WORK REQUIRED:
Return, exactly as written, every line from the first line of the data below through the line that contains "[0:00.00-0:02.47]".

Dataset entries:
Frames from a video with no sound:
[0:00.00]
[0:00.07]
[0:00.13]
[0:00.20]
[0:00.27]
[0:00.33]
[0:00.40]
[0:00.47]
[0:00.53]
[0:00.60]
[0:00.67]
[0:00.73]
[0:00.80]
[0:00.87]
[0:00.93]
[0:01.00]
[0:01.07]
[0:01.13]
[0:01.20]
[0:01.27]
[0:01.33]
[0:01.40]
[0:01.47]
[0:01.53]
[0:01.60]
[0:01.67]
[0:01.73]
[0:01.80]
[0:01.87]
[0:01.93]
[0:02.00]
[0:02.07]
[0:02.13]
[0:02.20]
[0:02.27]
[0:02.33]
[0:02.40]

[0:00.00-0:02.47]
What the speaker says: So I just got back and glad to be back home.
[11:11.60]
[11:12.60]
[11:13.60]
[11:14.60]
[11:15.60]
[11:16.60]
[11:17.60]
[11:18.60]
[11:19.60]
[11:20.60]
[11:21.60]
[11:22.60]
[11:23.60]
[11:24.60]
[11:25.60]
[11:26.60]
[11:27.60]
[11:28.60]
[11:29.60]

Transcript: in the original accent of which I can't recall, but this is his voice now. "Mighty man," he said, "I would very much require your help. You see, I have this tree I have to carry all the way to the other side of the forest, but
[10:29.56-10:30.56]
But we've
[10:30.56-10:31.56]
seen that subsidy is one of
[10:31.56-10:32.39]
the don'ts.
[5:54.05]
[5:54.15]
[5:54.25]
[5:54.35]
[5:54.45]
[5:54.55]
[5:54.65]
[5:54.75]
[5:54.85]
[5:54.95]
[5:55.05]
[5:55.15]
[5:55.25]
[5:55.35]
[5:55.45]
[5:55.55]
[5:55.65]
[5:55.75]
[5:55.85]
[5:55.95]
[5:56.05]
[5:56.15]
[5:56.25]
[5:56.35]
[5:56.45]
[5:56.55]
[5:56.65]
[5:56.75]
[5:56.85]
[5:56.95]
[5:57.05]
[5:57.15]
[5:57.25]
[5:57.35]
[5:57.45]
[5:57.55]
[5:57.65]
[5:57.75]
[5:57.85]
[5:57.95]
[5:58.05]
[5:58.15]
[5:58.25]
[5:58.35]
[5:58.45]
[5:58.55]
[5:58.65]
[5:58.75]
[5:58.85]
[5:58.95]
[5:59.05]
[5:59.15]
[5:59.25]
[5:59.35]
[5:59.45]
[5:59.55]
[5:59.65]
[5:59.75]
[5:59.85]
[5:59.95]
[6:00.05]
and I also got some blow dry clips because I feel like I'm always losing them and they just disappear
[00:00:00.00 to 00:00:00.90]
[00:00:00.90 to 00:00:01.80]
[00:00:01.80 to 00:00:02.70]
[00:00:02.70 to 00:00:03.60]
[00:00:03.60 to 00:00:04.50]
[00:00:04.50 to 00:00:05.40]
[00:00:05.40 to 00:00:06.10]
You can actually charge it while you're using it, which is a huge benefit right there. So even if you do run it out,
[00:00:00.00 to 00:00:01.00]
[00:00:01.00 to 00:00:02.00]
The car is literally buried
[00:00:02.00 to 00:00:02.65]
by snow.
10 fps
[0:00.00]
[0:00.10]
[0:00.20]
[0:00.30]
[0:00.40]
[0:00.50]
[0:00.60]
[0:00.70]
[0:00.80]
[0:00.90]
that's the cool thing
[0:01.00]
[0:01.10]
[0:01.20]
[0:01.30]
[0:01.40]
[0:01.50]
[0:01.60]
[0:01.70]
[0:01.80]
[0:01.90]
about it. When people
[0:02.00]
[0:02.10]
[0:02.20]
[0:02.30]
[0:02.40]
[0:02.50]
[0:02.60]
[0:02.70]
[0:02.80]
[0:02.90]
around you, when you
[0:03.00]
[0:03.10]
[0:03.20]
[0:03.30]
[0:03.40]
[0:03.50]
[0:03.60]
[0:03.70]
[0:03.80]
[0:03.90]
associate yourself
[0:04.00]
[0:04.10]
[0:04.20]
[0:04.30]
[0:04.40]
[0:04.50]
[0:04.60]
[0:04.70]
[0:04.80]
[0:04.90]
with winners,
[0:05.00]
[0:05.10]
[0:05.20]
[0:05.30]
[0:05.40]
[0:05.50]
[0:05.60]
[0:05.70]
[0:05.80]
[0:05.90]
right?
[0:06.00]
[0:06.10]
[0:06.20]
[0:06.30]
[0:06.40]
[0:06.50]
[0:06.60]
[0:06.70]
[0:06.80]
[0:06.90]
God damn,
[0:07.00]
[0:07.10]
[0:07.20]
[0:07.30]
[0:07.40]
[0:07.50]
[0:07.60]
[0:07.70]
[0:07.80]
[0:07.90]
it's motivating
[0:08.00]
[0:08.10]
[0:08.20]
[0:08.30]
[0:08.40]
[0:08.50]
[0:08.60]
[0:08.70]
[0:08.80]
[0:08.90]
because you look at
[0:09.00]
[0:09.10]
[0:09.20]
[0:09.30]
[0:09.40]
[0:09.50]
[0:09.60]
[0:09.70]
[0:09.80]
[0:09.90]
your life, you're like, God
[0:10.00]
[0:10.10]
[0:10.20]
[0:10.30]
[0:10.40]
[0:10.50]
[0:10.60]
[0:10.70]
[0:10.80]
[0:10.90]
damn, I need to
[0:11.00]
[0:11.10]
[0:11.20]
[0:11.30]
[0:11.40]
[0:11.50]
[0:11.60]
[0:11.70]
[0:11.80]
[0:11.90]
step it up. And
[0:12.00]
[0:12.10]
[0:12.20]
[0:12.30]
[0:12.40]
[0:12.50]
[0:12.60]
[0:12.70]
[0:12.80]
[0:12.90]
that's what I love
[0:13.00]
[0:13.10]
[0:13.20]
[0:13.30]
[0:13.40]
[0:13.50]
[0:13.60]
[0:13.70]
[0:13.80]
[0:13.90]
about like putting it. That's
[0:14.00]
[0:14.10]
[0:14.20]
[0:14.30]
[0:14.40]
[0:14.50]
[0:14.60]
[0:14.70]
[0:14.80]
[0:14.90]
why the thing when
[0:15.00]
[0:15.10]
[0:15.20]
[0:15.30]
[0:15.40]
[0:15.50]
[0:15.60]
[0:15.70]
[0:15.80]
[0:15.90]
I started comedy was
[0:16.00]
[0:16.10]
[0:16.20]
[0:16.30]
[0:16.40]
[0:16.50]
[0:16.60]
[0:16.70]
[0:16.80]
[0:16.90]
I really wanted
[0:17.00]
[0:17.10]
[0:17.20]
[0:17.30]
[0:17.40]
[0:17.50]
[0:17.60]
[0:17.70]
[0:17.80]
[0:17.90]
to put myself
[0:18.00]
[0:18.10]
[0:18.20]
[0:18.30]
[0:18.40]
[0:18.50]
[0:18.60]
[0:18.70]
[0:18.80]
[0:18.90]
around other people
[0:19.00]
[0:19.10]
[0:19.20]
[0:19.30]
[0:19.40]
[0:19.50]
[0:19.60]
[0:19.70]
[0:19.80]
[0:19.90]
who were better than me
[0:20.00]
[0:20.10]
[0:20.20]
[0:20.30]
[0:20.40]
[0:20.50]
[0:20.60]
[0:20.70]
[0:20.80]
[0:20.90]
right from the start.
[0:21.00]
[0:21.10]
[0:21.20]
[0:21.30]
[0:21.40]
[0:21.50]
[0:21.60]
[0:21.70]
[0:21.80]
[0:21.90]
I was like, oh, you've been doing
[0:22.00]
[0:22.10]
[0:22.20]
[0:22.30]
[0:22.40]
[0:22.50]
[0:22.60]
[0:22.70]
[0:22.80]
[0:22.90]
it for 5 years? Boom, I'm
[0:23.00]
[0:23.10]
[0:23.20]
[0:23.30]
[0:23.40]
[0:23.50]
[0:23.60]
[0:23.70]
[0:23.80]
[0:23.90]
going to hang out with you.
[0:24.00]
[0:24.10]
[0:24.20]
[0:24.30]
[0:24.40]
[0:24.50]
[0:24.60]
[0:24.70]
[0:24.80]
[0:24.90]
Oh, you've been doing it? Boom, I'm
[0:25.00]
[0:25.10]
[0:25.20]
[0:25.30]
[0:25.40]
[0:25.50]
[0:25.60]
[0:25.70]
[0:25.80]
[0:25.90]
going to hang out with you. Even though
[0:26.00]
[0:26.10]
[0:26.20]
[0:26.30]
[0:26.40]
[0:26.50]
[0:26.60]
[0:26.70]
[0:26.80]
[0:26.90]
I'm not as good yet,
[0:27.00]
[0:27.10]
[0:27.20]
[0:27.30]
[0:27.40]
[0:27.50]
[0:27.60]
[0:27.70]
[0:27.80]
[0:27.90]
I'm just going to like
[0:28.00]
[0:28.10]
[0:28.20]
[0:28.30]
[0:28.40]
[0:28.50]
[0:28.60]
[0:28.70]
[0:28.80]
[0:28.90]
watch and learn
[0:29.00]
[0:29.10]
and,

TASK RESPONSE:
Frames from a video with no sound:
[0:00.00]
[0:00.07]
[0:00.13]
[0:00.20]
[0:00.27]
[0:00.33]
[0:00.40]
[0:00.47]
[0:00.53]
[0:00.60]
[0:00.67]
[0:00.73]
[0:00.80]
[0:00.87]
[0:00.93]
[0:01.00]
[0:01.07]
[0:01.13]
[0:01.20]
[0:01.27]
[0:01.33]
[0:01.40]
[0:01.47]
[0:01.53]
[0:01.60]
[0:01.67]
[0:01.73]
[0:01.80]
[0:01.87]
[0:01.93]
[0:02.00]
[0:02.07]
[0:02.13]
[0:02.20]
[0:02.27]
[0:02.33]
[0:02.40]

[0:00.00-0:02.47]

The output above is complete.